[[ PROVIDED RECORDS open ]]
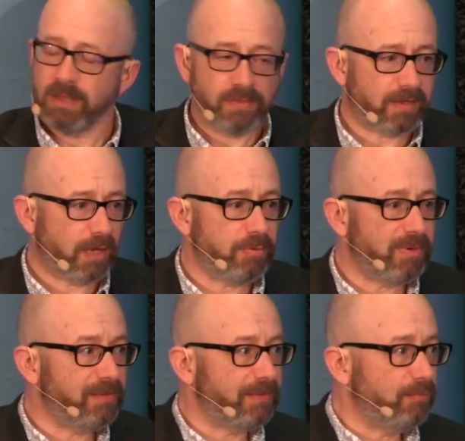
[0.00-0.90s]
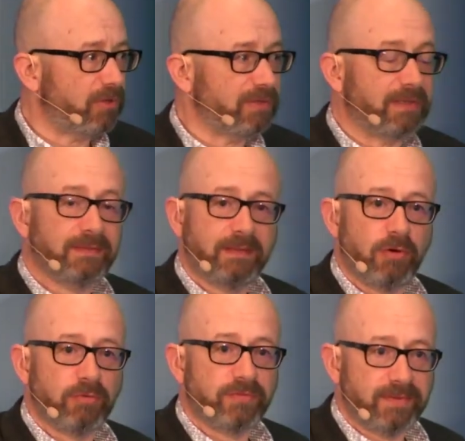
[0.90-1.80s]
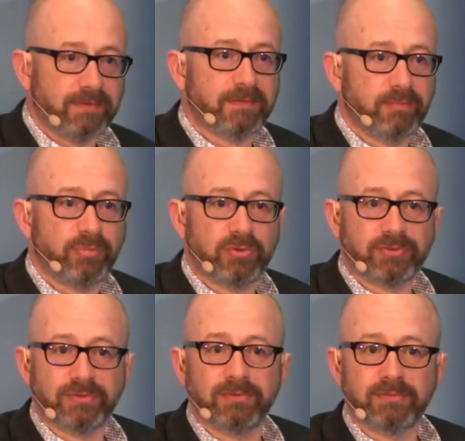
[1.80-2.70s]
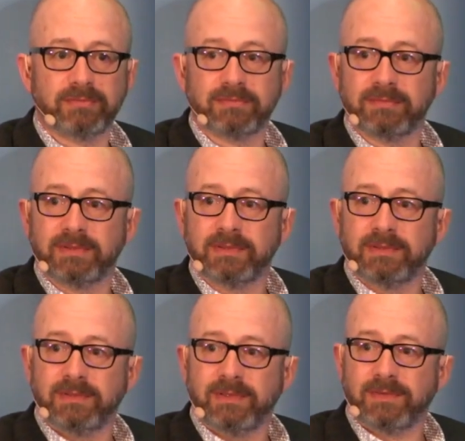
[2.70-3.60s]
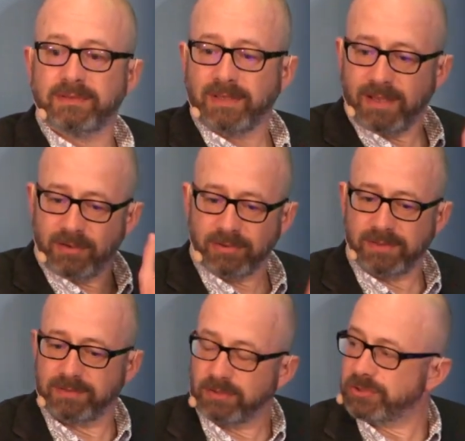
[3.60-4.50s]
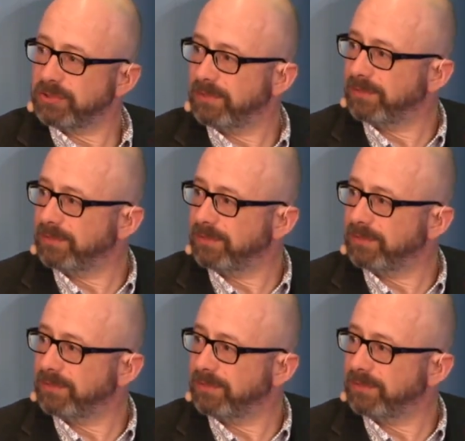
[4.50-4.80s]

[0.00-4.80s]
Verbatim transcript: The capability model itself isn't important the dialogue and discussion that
[[ PROVIDED RECORDS closed ]]
• **TASK ITEM**: Above are records with pictures; repeat the records exactly and leave the pictures out.

• **EXERCISE RESPONSE**:
[0.00-0.90s]
[0.90-1.80s]
[1.80-2.70s]
[2.70-3.60s]
[3.60-4.50s]
[4.50-4.80s]

[0.00-4.80s]
Verbatim transcript: The capability model itself isn't important the dialogue and discussion that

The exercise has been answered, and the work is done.